The Commerce Department had to borrow a microscope to see the minuscule 0.1 percent “expansion” in the economy in the first quarter. The Labor Department reported a productivity decline of 1.7 percent in the same period, meaning factories are less efficient, while unit labor costs rose 4 percent. Taken together, this means many businesses will continue to struggle to stay alive.
Brookings economists Ian Hathaway and Robert Litan measured the pace of new business creation across a wide swath of industries. It has been in the decline for some time, but the decline became a plunge in 2006, when the rate of entry of firms fell by half. At the same time, the rate of shuttered storefronts rose until reaching the critical point where “business deaths exceed business births” for the first time in three decades. The decline is nearly universal, with only a handful of metropolitan areas lucky enough to escape the dreaded malaise.

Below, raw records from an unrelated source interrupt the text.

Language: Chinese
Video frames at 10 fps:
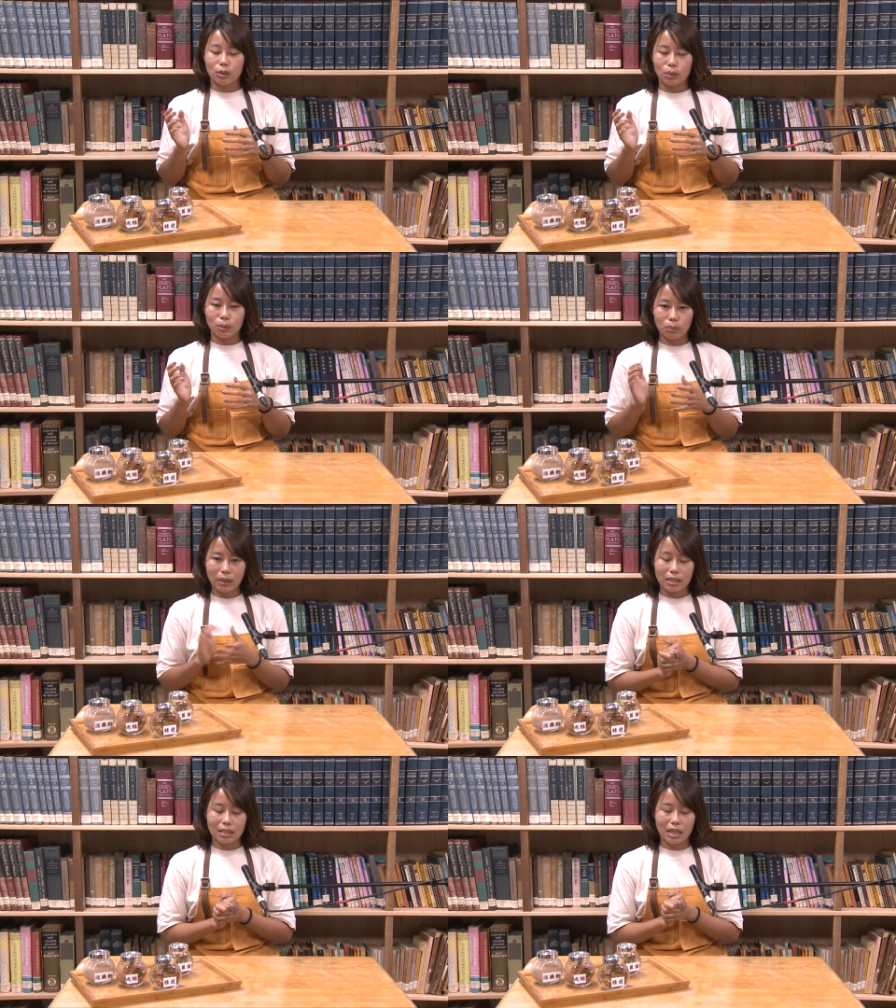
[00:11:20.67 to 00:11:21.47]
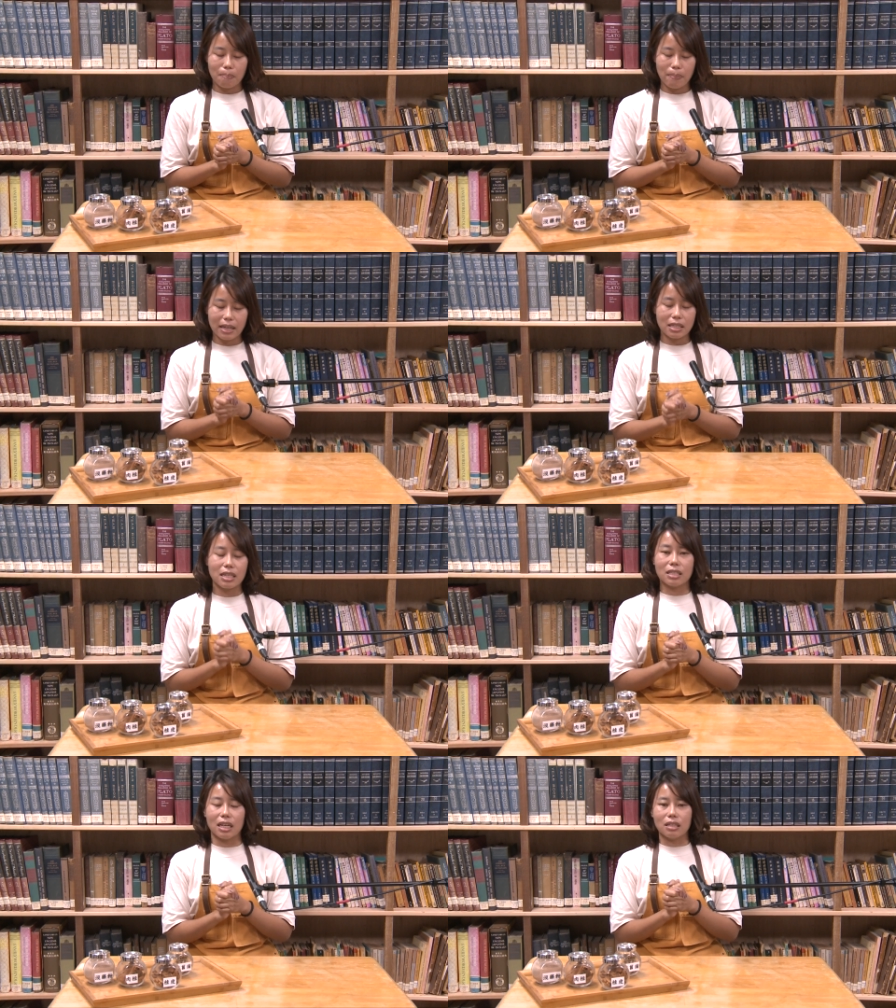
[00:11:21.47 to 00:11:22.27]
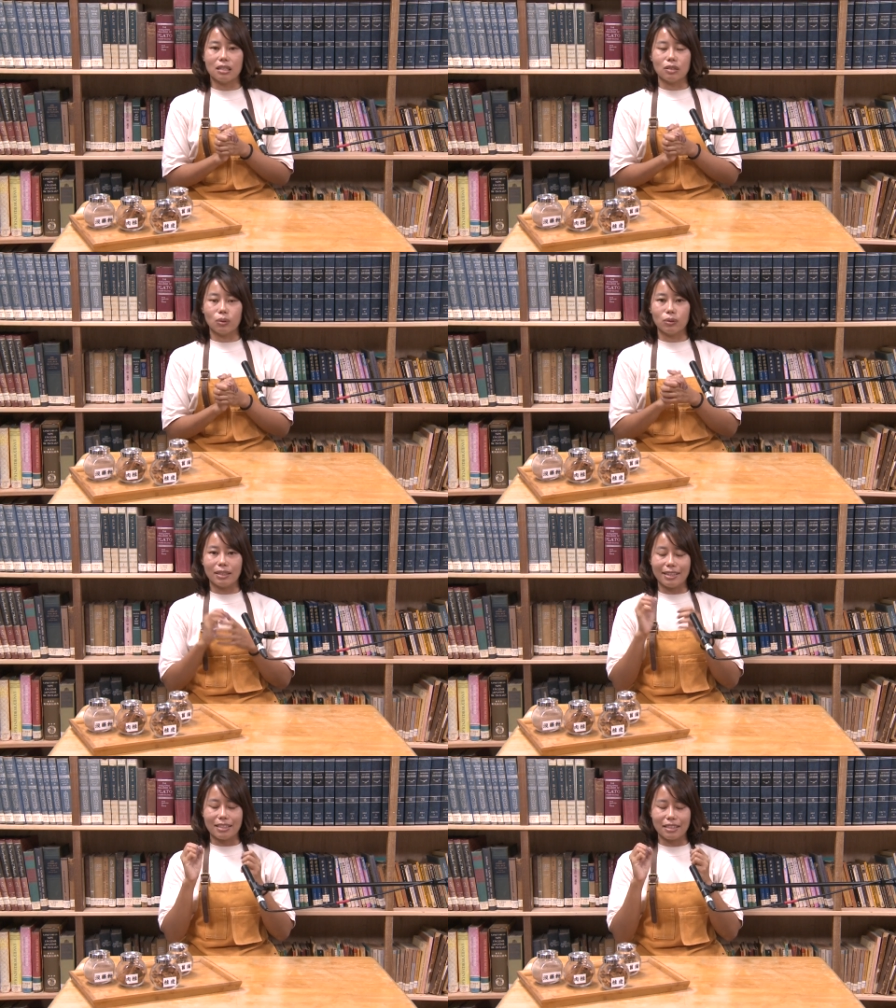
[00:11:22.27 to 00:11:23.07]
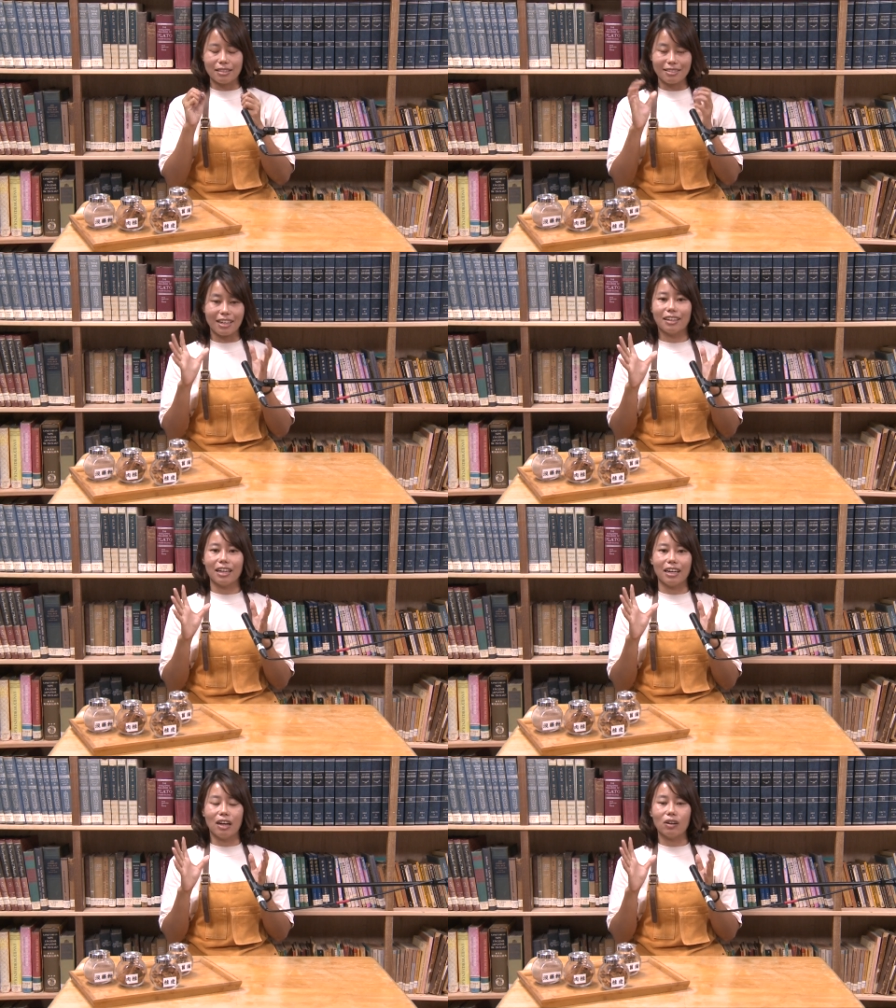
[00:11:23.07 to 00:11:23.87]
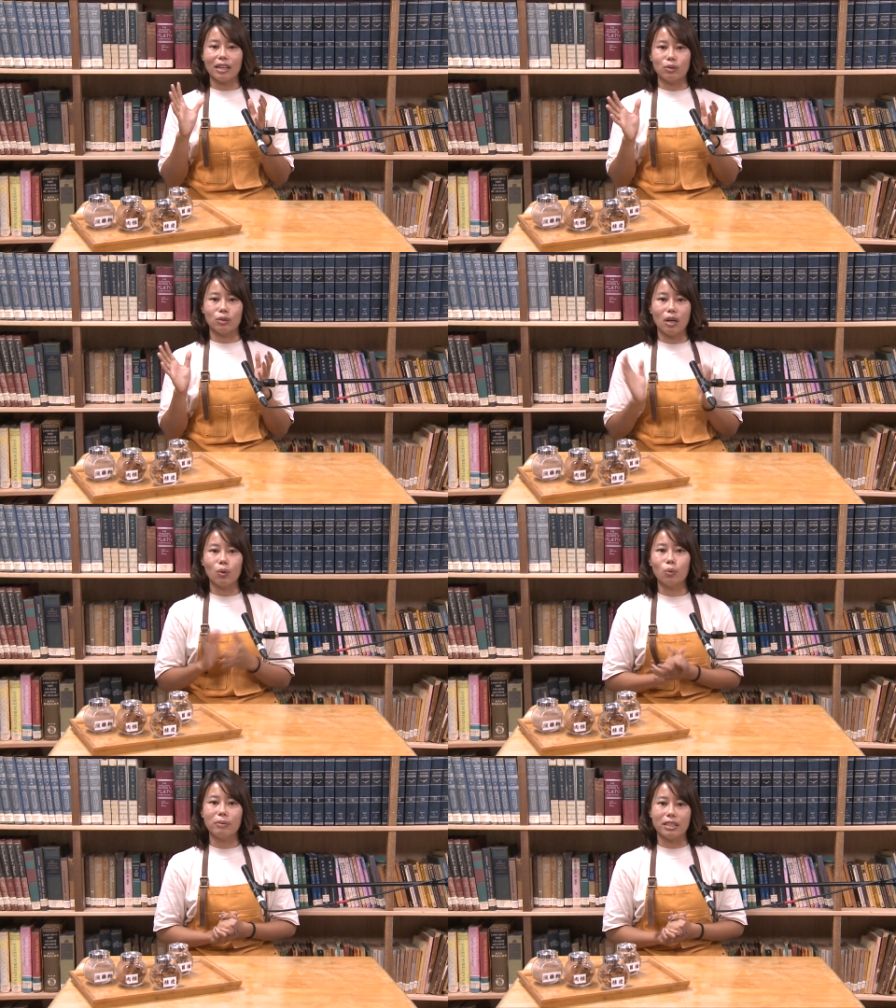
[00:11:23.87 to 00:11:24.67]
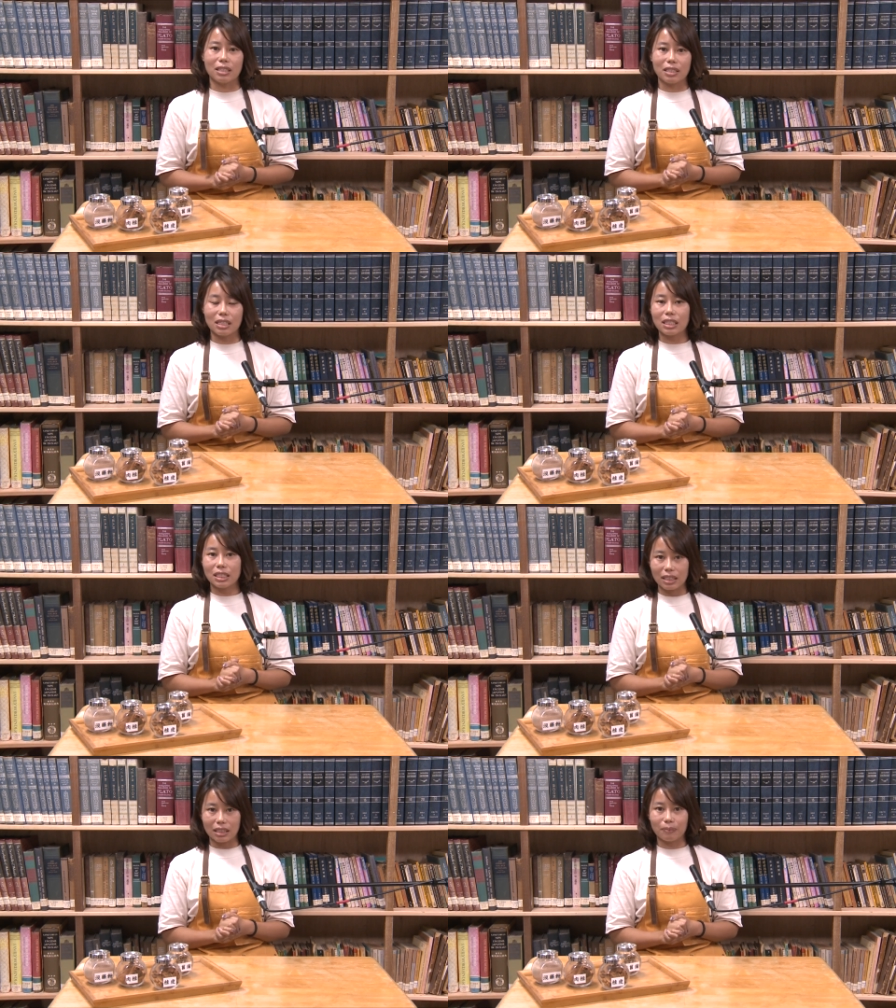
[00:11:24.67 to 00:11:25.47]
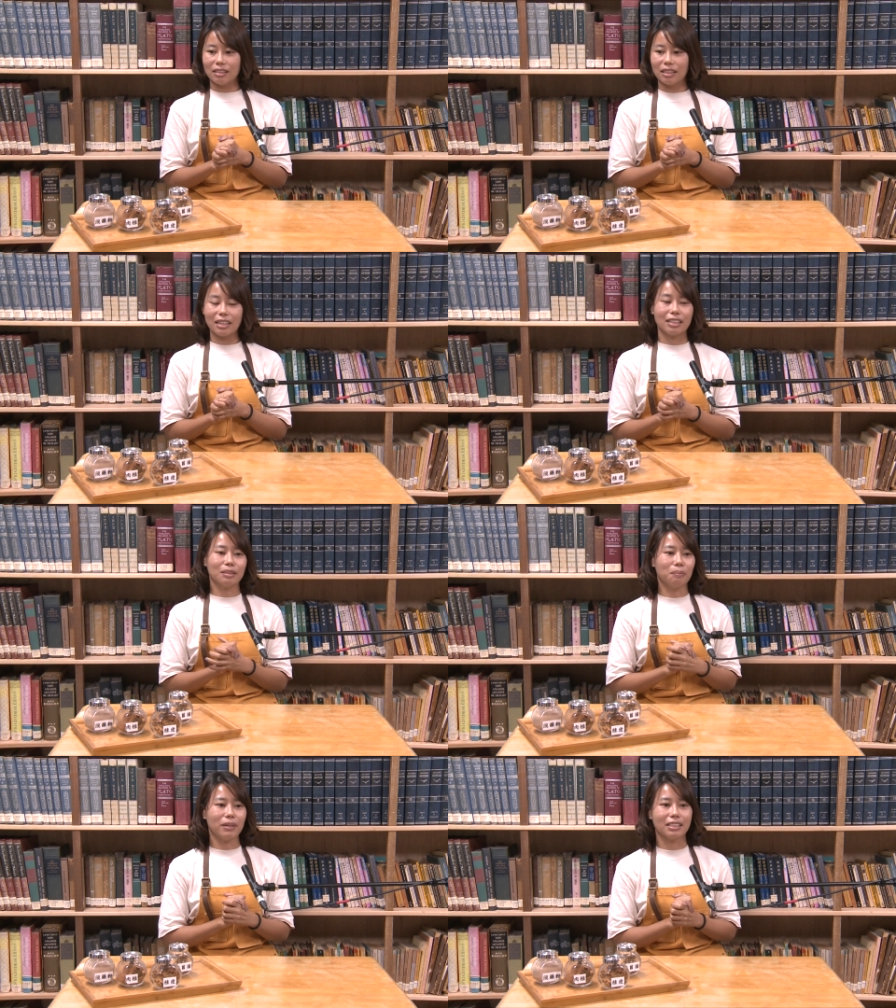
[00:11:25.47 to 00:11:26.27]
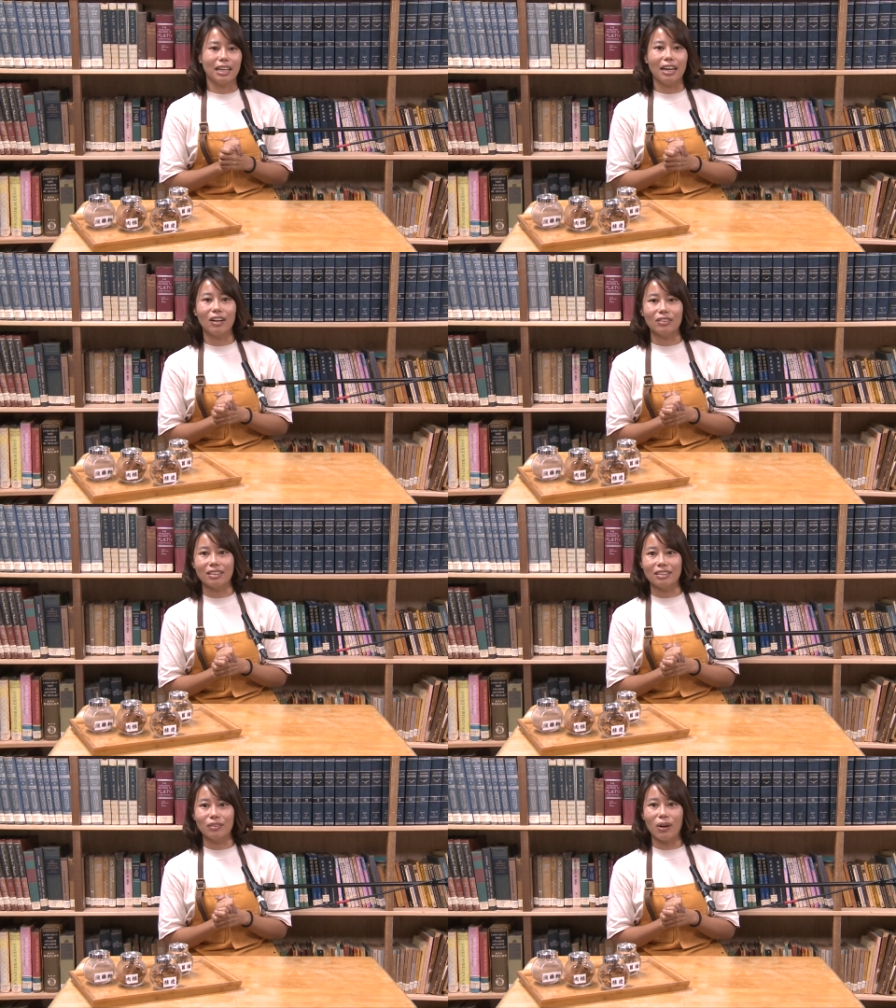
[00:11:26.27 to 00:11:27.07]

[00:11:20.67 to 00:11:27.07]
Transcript: 突然在半夜三点的时候，我的眼睛张开，然后感觉到无比的清醒，那该怎么办才好呢？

The blame for the situation falls squarely on Washington, where federal policies stifle innovation. Some 18,000 new federal regulations were imposed between 2008 and 2012, and many more are under consideration. Each one adds to the cost of doing business. Many firms have had no choice but to hire compliance experts to avoid running afoul of the increasingly complex maze of rules and requirements.
The tax system is oppressive and complicated. No other developed nation has a corporate-tax rate as high as America’s, and the global tax policy encourages companies to leave the United States for a friendlier tax climate, taking their profits with them.